Print every entry, word for word, and skip the images.

(Collection entries)
———
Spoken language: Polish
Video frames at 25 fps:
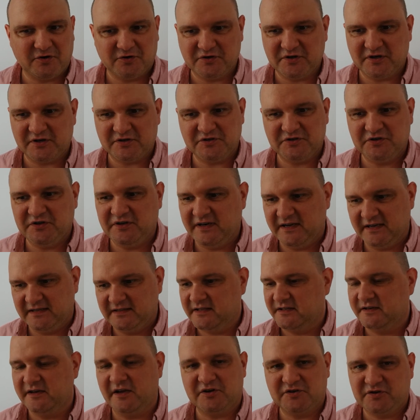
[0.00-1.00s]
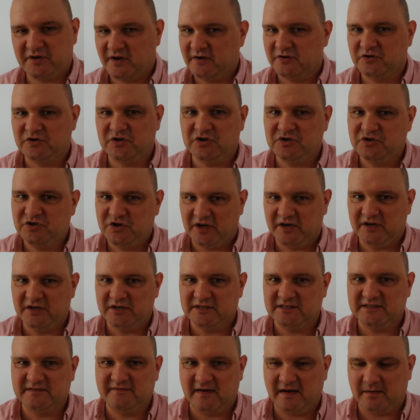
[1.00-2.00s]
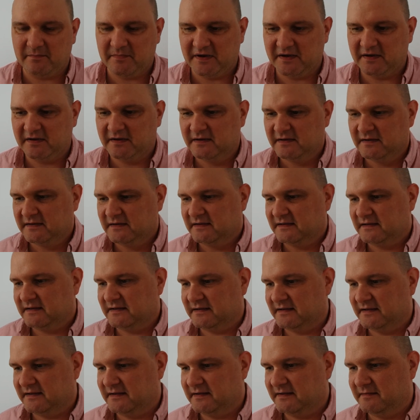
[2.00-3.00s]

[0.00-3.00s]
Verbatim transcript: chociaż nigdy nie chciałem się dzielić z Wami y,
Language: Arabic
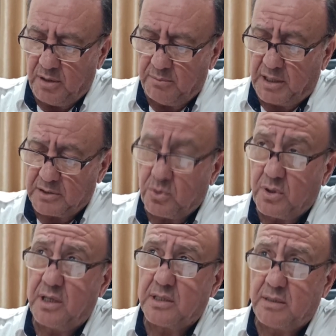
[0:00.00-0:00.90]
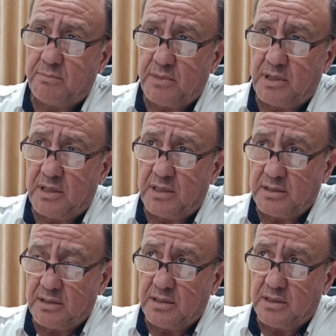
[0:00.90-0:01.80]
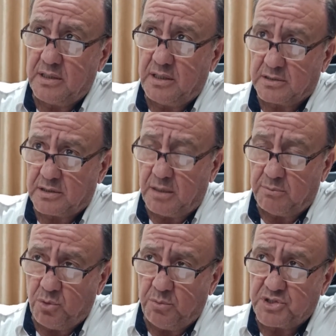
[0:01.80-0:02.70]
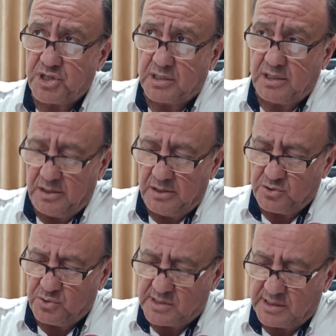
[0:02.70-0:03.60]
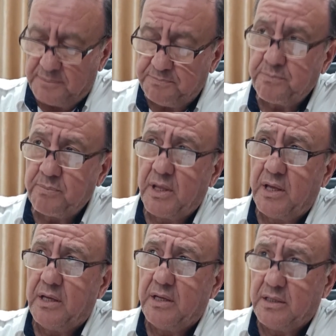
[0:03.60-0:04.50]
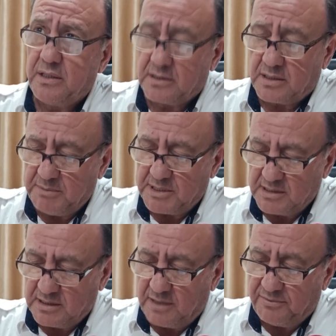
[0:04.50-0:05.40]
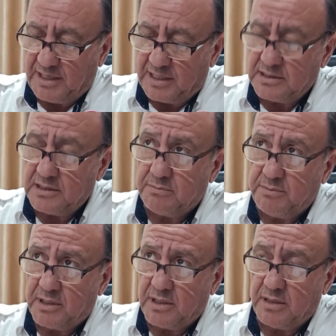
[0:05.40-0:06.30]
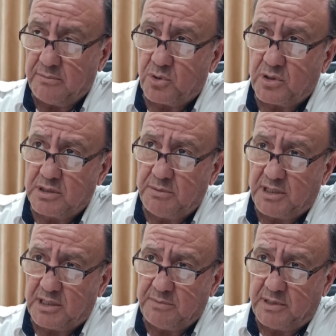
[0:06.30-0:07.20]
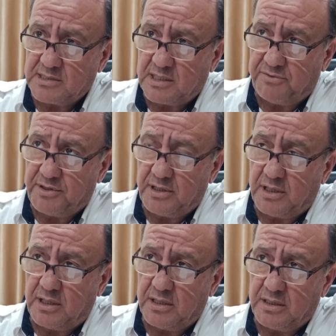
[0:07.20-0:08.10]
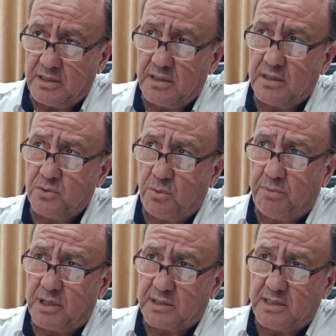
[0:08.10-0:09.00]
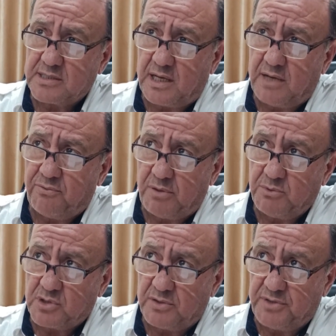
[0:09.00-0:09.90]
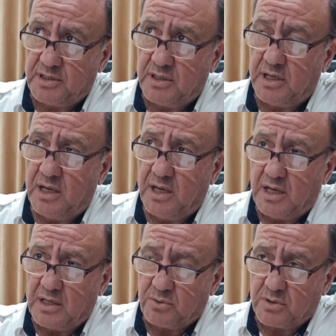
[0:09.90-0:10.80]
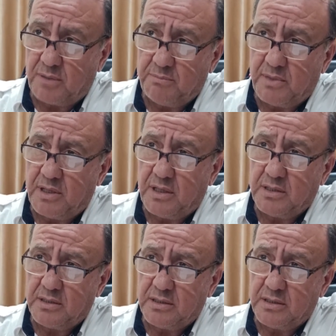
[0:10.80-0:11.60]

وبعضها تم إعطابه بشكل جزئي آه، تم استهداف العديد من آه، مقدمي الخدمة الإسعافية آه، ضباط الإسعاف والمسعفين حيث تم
———
• SOLUTION:
Spoken language: Polish
Video frames at 25 fps:
[0.00-1.00s]
[1.00-2.00s]
[2.00-3.00s]

[0.00-3.00s]
Verbatim transcript: chociaż nigdy nie chciałem się dzielić z Wami y,
Language: Arabic
[0:00.00-0:00.90]
[0:00.90-0:01.80]
[0:01.80-0:02.70]
[0:02.70-0:03.60]
[0:03.60-0:04.50]
[0:04.50-0:05.40]
[0:05.40-0:06.30]
[0:06.30-0:07.20]
[0:07.20-0:08.10]
[0:08.10-0:09.00]
[0:09.00-0:09.90]
[0:09.90-0:10.80]
[0:10.80-0:11.60]

وبعضها تم إعطابه بشكل جزئي آه، تم استهداف العديد من آه، مقدمي الخدمة الإسعافية آه، ضباط الإسعاف والمسعفين حيث تم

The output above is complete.